Only the text belongs in the answer: every line of the records below, transcribed exactly.

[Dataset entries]
* * *
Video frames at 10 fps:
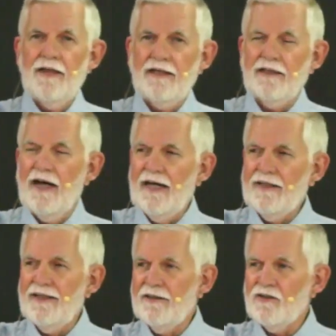That
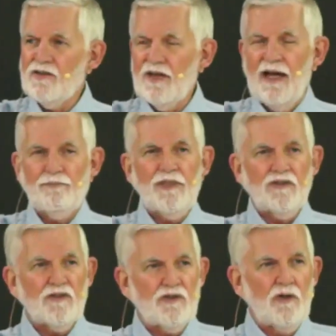God then stopped
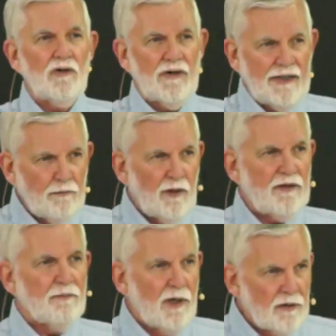his story
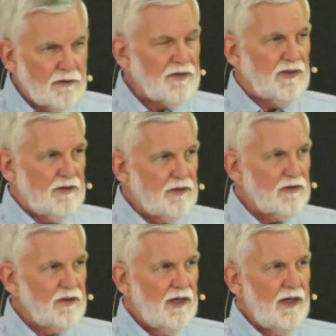with
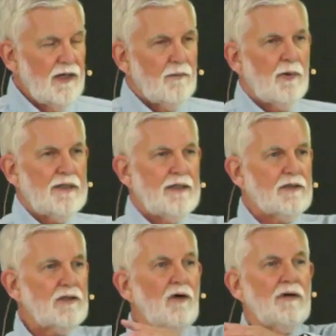Moses, but
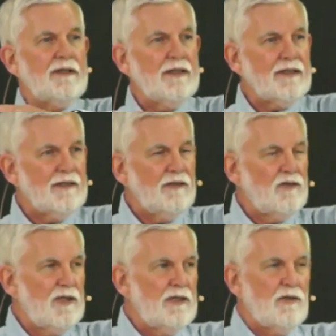it's going to
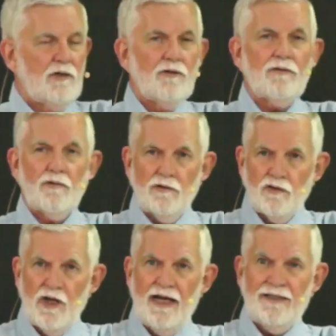continue
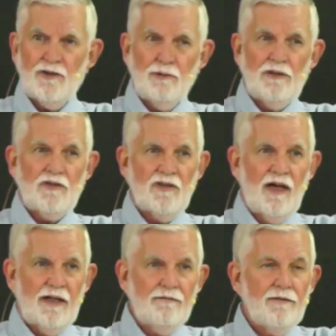through Joshua's
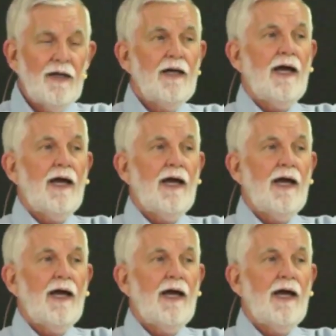life.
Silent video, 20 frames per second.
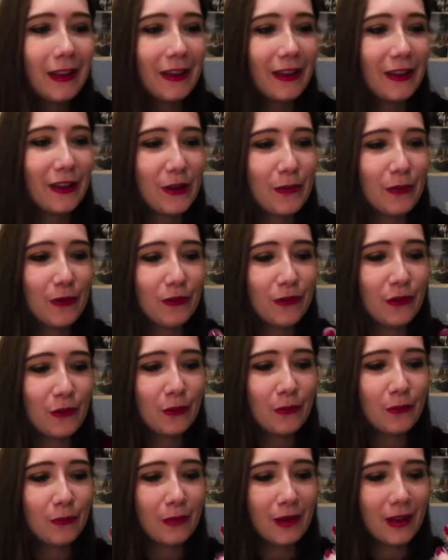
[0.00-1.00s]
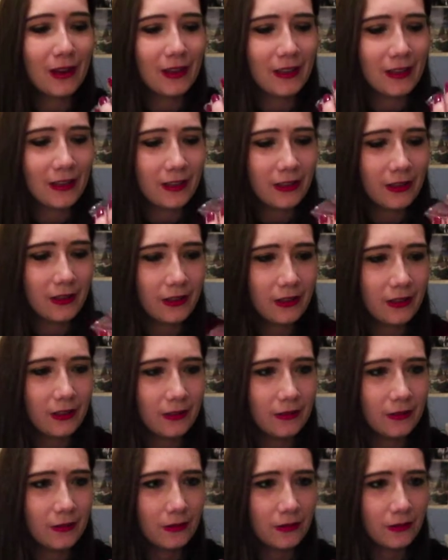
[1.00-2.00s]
uh, perfume by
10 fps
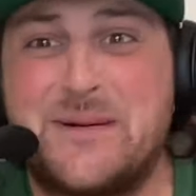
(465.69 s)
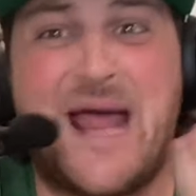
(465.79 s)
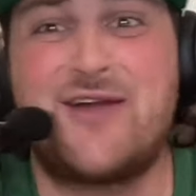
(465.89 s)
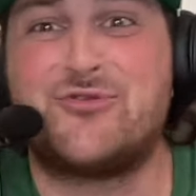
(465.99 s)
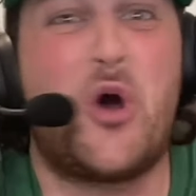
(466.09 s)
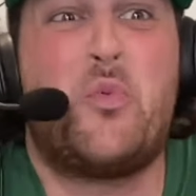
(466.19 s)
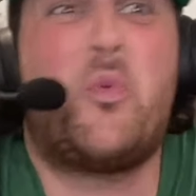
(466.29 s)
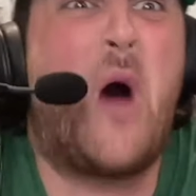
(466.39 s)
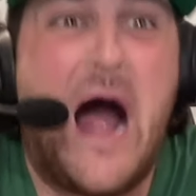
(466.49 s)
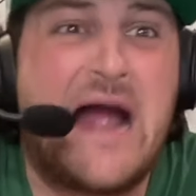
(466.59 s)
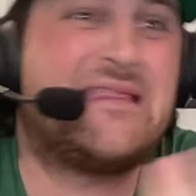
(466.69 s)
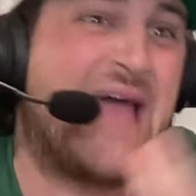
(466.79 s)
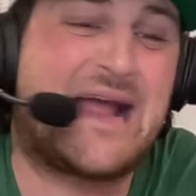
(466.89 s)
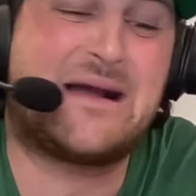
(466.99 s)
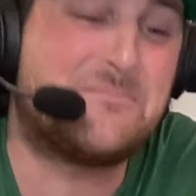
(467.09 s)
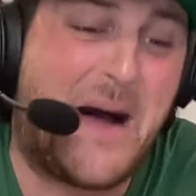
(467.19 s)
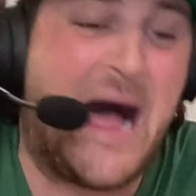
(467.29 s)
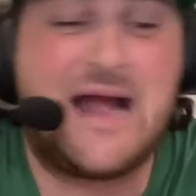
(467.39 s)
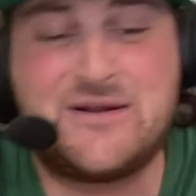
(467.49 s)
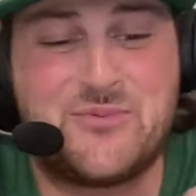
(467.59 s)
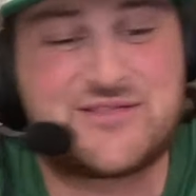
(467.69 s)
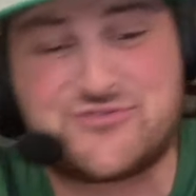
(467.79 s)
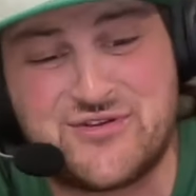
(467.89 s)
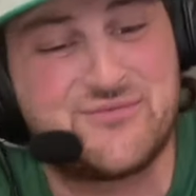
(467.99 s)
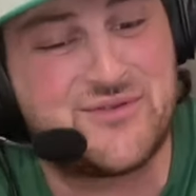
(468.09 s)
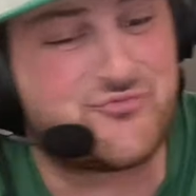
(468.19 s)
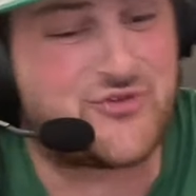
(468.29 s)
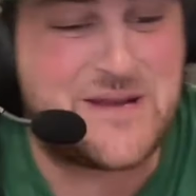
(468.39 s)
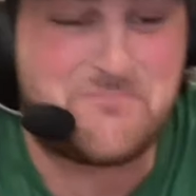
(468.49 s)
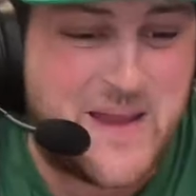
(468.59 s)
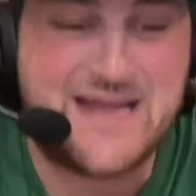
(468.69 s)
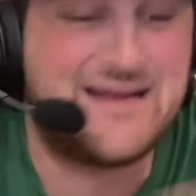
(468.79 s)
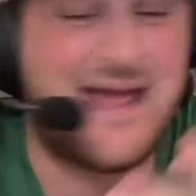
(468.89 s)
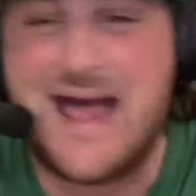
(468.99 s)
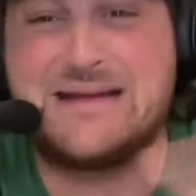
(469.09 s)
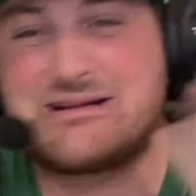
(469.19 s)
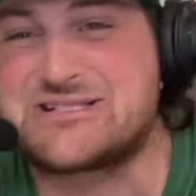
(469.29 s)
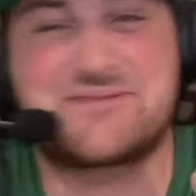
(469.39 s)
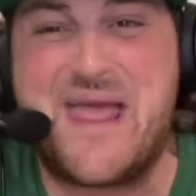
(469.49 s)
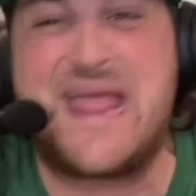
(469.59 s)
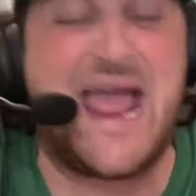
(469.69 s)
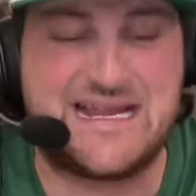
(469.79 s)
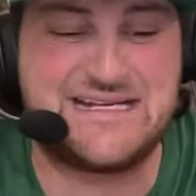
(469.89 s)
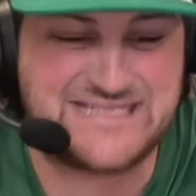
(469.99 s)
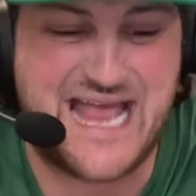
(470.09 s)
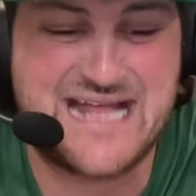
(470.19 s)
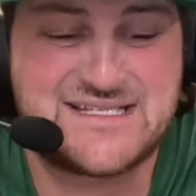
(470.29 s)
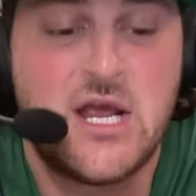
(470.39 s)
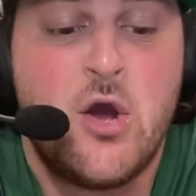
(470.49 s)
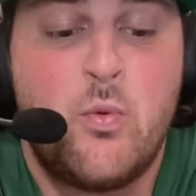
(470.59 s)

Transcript: but I don't know why that combined with the, the repeat. It doesn't make any sense.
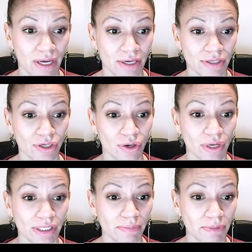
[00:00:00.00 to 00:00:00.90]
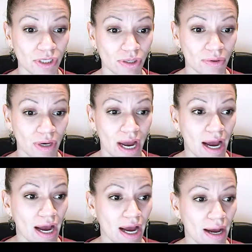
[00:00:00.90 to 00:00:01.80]
So it's up to you.
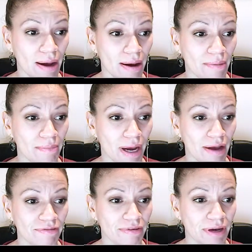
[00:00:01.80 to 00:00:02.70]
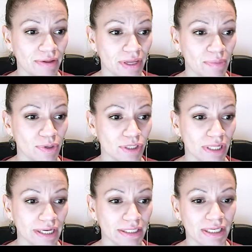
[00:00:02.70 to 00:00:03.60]
I've found that most
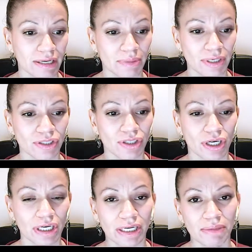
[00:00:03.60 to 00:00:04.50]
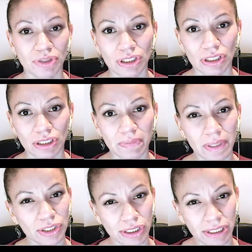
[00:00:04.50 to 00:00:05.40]
clients like me to darken it up just a little
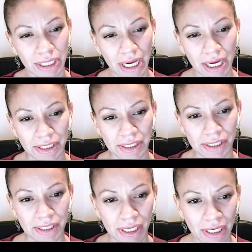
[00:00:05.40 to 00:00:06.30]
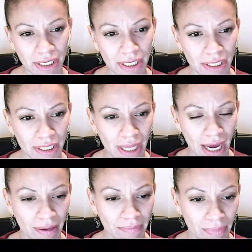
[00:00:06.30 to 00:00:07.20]
bit, just in case they need
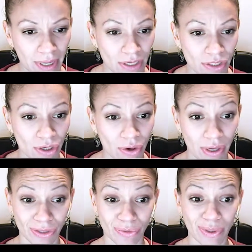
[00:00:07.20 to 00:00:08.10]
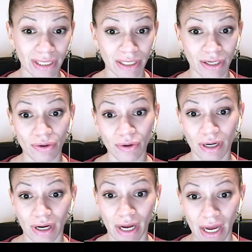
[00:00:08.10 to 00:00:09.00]
that. So it's ready to go,
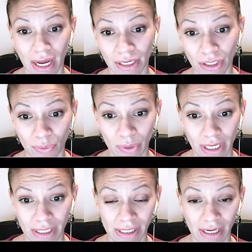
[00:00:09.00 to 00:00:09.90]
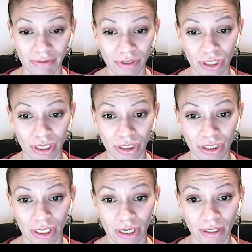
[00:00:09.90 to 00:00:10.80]
and we can save the
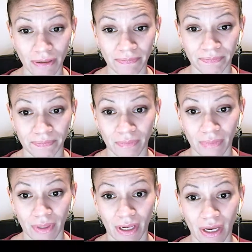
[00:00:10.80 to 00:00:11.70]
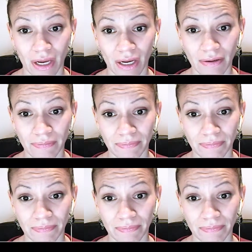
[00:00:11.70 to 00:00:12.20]
changes here. Okay.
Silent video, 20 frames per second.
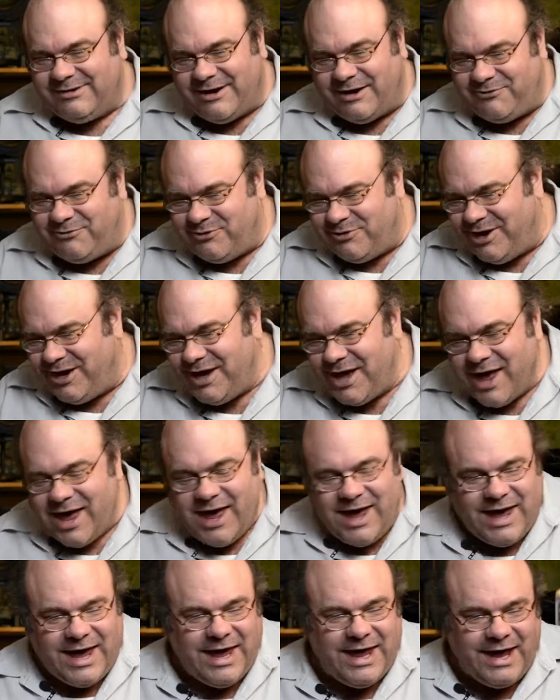suffering,
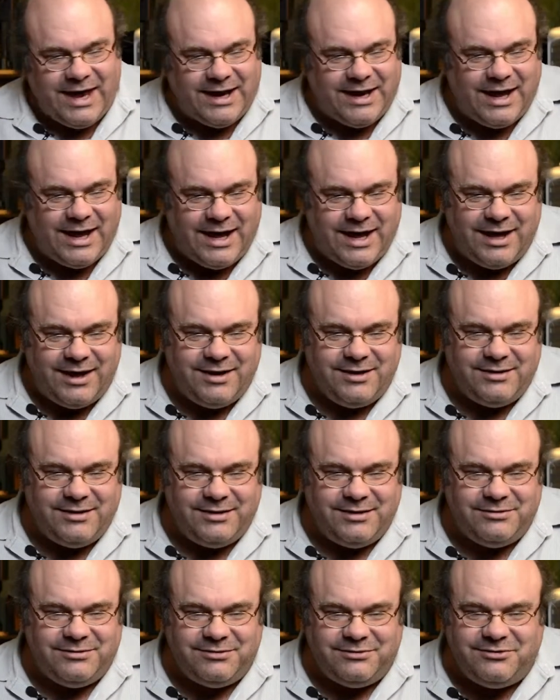and
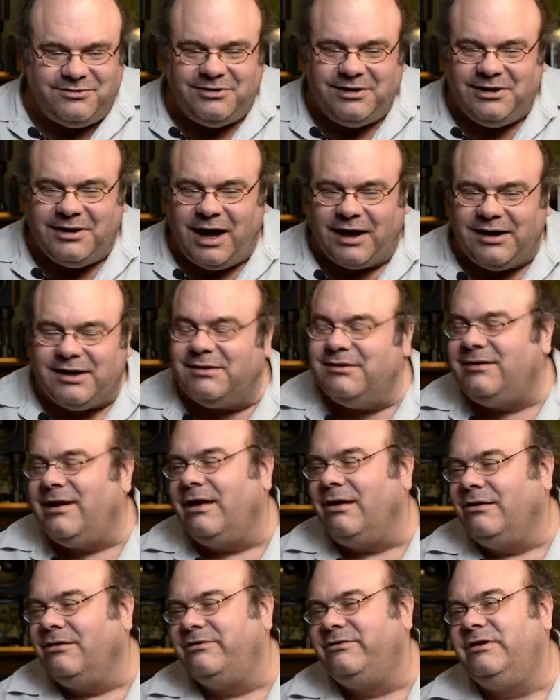uh, she, I can
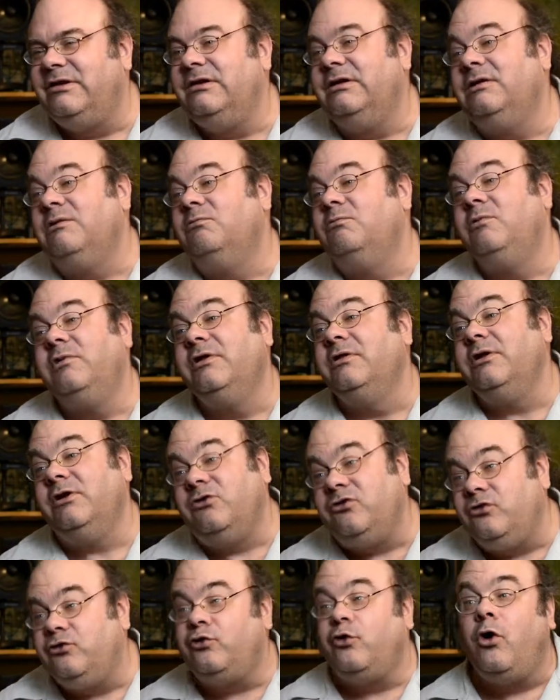tell she really
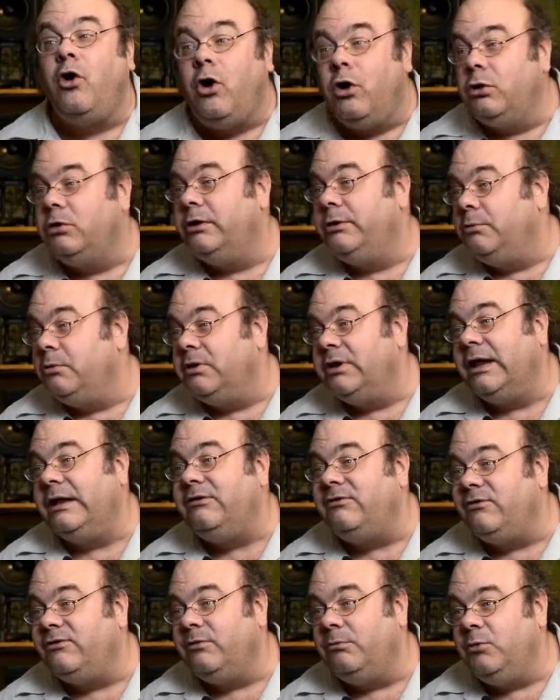strongly
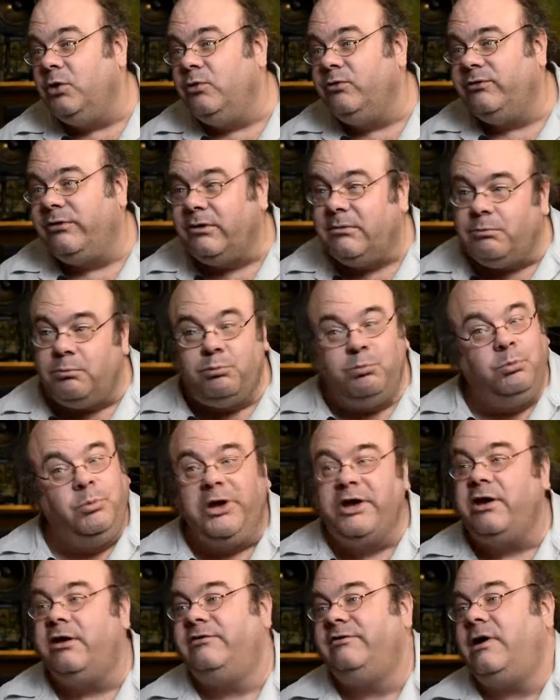relates to music
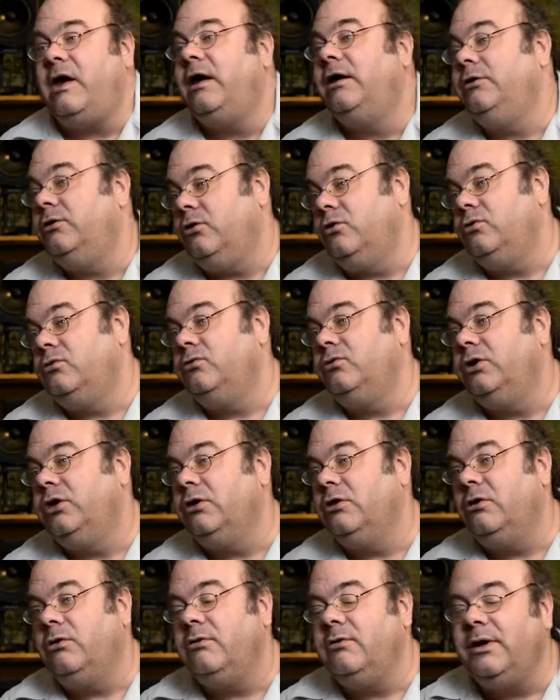because I do, you
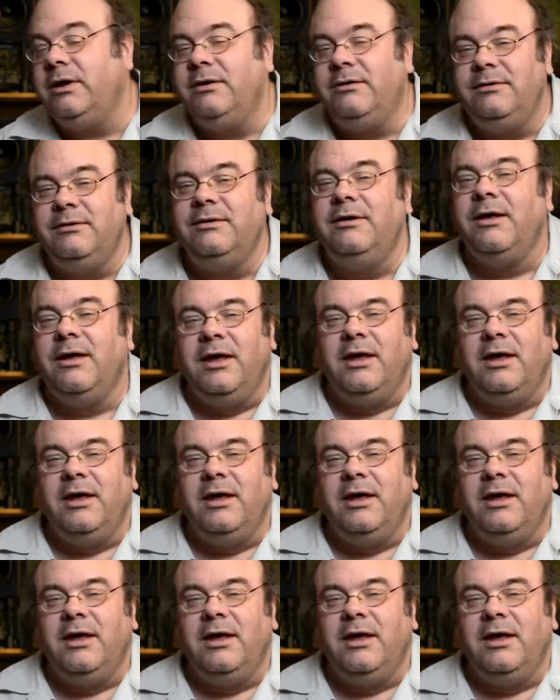know, and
* * *
#### REPLY TO THE EXERCISE
Video frames at 10 fps:
That
God then stopped
his story
with
Moses, but
it's going to
continue
through Joshua's
life.
Silent video, 20 frames per second.
[0.00-1.00s]
[1.00-2.00s]
uh, perfume by
10 fps
(465.69 s)
(465.79 s)
(465.89 s)
(465.99 s)
(466.09 s)
(466.19 s)
(466.29 s)
(466.39 s)
(466.49 s)
(466.59 s)
(466.69 s)
(466.79 s)
(466.89 s)
(466.99 s)
(467.09 s)
(467.19 s)
(467.29 s)
(467.39 s)
(467.49 s)
(467.59 s)
(467.69 s)
(467.79 s)
(467.89 s)
(467.99 s)
(468.09 s)
(468.19 s)
(468.29 s)
(468.39 s)
(468.49 s)
(468.59 s)
(468.69 s)
(468.79 s)
(468.89 s)
(468.99 s)
(469.09 s)
(469.19 s)
(469.29 s)
(469.39 s)
(469.49 s)
(469.59 s)
(469.69 s)
(469.79 s)
(469.89 s)
(469.99 s)
(470.09 s)
(470.19 s)
(470.29 s)
(470.39 s)
(470.49 s)
(470.59 s)

Transcript: but I don't know why that combined with the, the repeat. It doesn't make any sense.
[00:00:00.00 to 00:00:00.90]
[00:00:00.90 to 00:00:01.80]
So it's up to you.
[00:00:01.80 to 00:00:02.70]
[00:00:02.70 to 00:00:03.60]
I've found that most
[00:00:03.60 to 00:00:04.50]
[00:00:04.50 to 00:00:05.40]
clients like me to darken it up just a little
[00:00:05.40 to 00:00:06.30]
[00:00:06.30 to 00:00:07.20]
bit, just in case they need
[00:00:07.20 to 00:00:08.10]
[00:00:08.10 to 00:00:09.00]
that. So it's ready to go,
[00:00:09.00 to 00:00:09.90]
[00:00:09.90 to 00:00:10.80]
and we can save the
[00:00:10.80 to 00:00:11.70]
[00:00:11.70 to 00:00:12.20]
changes here. Okay.
Silent video, 20 frames per second.
suffering,
and
uh, she, I can
tell she really
strongly
relates to music
because I do, you
know, and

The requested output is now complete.